During an interview with RN AA on 4/19/2021 at 2:55 p.m. in the Azalea room, he stated he had worked in the facility's ED for two years and had been a nurse for 12 years. RN AA confirmed that he was the triage nurse on 4/10/2020 when P#1 presented to the ED. RN AA explained that P#1 reported using methamphetamine several hours earlier and hearing voices. P#1 reported that he had similar symptoms previously after using methamphetamines. RN AA completed the suicide risk assessment and P#1 denied having any suicidal or homicidal ideations. RN AA recalled that MD CC came into triage and evaluated P#1 while P#1's family member remained in the waiting room. RN AA said P#1 was alert and aware that he was hearing voices, which was his only complaint. RN AA said he escorted P#1 to ED room 8 and he did not see him again. RN AA said that if a patient were suicidal or homicidal, they were placed in an ED Behavioral Health room, even if they were not a 1013. RN AA confirmed that he had completed annual EMTALA training.

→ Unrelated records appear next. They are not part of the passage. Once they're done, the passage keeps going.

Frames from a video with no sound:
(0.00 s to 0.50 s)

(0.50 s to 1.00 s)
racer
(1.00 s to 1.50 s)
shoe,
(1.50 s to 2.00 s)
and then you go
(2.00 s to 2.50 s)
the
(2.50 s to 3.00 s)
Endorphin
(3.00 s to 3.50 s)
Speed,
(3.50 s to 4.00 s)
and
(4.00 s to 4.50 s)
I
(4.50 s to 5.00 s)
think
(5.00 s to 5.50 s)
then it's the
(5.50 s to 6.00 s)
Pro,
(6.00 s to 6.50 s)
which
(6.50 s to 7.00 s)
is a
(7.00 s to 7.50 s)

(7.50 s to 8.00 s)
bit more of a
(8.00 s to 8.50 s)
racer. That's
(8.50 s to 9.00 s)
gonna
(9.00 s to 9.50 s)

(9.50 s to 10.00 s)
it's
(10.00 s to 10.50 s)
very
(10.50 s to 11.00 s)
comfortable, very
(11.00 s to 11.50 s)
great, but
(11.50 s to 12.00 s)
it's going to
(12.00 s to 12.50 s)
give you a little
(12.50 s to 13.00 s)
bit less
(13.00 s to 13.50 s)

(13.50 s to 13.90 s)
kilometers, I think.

During an interview with ED Physician (MD) CC on 4/19/2021 at 3:15 p.m. in the Azalea room, he confirmed that he remembered P#1. MD CC completed P#1's exam in the triage area. MD CC said P#1 reported recently used methamphetamine and heard voices. MD CC explained that P#1 was cooperative, a little 'antsy' and verbalized that he did not want to be here but his mother brought him into the ED. MD CC recalled that P#1 requested that he wanted medication to help him calm down because it helped in the past. MD CC said P#1's family member was not present during the evaluation. MD CC said he did not make P#1 a 1013 because the patient was not a threat to self or others, and P#1 was a nice, pleasant guy that reported hearing voices.

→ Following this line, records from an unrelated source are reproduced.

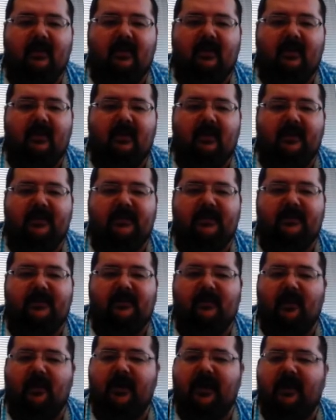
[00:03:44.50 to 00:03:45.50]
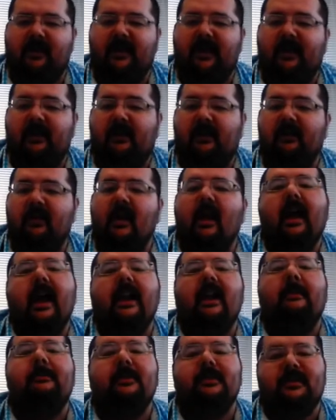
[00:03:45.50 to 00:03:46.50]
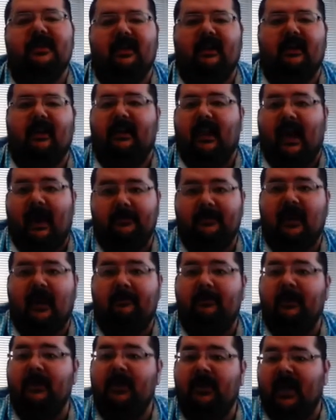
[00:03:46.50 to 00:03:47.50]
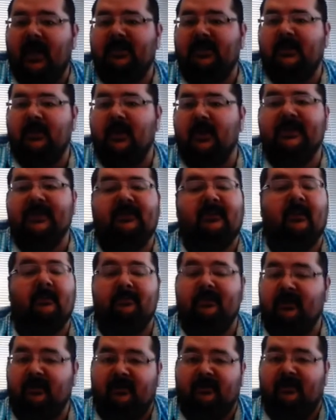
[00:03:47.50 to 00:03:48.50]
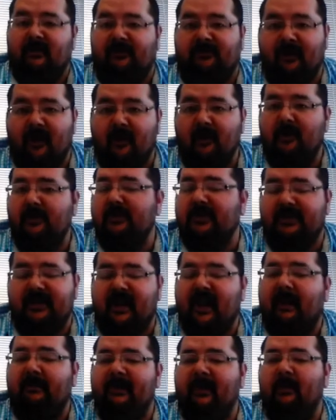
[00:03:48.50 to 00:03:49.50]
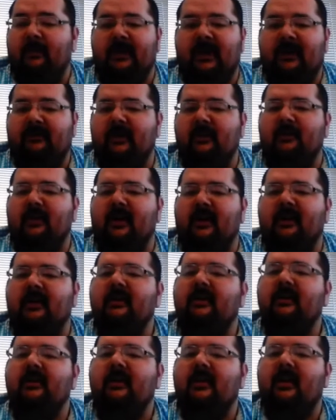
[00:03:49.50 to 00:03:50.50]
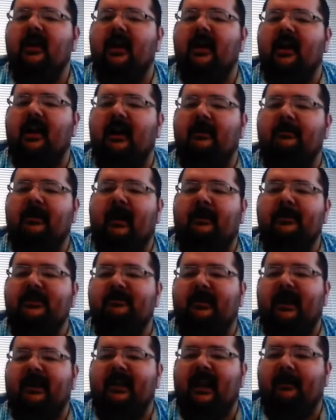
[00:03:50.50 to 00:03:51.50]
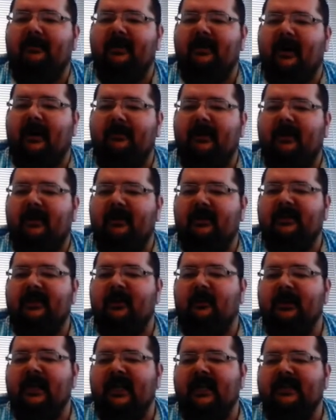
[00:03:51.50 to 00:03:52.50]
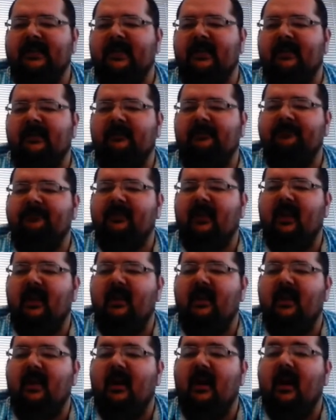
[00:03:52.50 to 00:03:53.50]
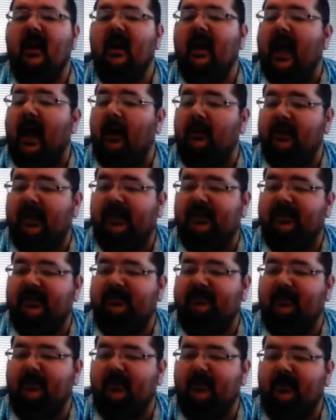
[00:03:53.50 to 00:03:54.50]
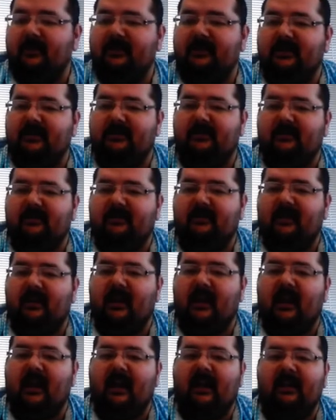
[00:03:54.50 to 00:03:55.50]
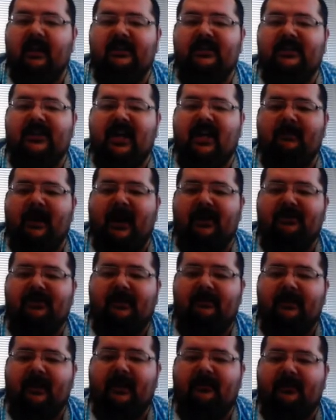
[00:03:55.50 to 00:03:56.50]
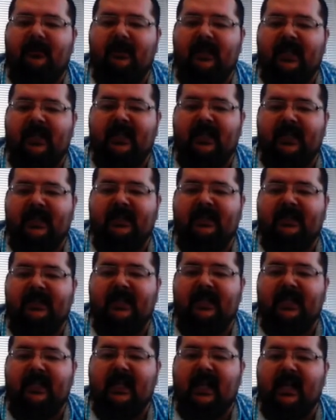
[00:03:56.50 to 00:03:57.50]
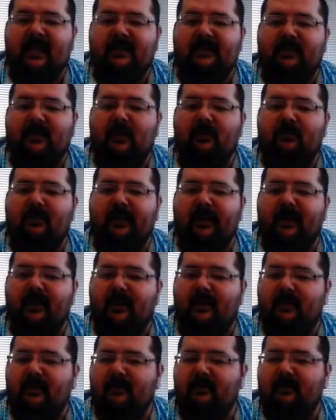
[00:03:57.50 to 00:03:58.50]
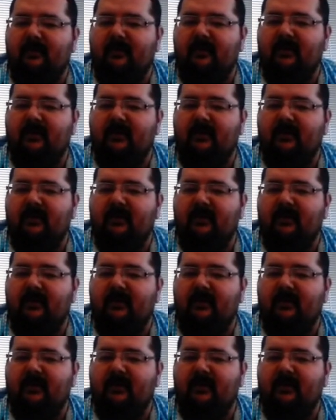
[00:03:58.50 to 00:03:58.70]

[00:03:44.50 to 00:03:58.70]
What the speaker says: Let's scroll down here. And I'm using a laptop, but you can actually do this from your phone, your tablet, whatever you want. But I'm using my laptop here. It's a little bit easier. Outlander Sport. Let's check my trim level. It is an ES 2.0.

MD CC ordered Lorazepam for P#1 and prepared his discharge orders/instructions. MD CC learned from staff that P#1 left prior to receiving the medication. MD CC said he had not seen P#1 leave. MD CC explained psychiatric patients were evaluated in triage in case a 1013 order is required. After triage, patients are assigned an ED Behavioral Health bed as soon as possible.

Patient #1 was hearing voices and was agitated for which the physician ordered Ativan to be administered. Patient # 1 was not monitored closely enough and was able to leave without having his condition stabilized.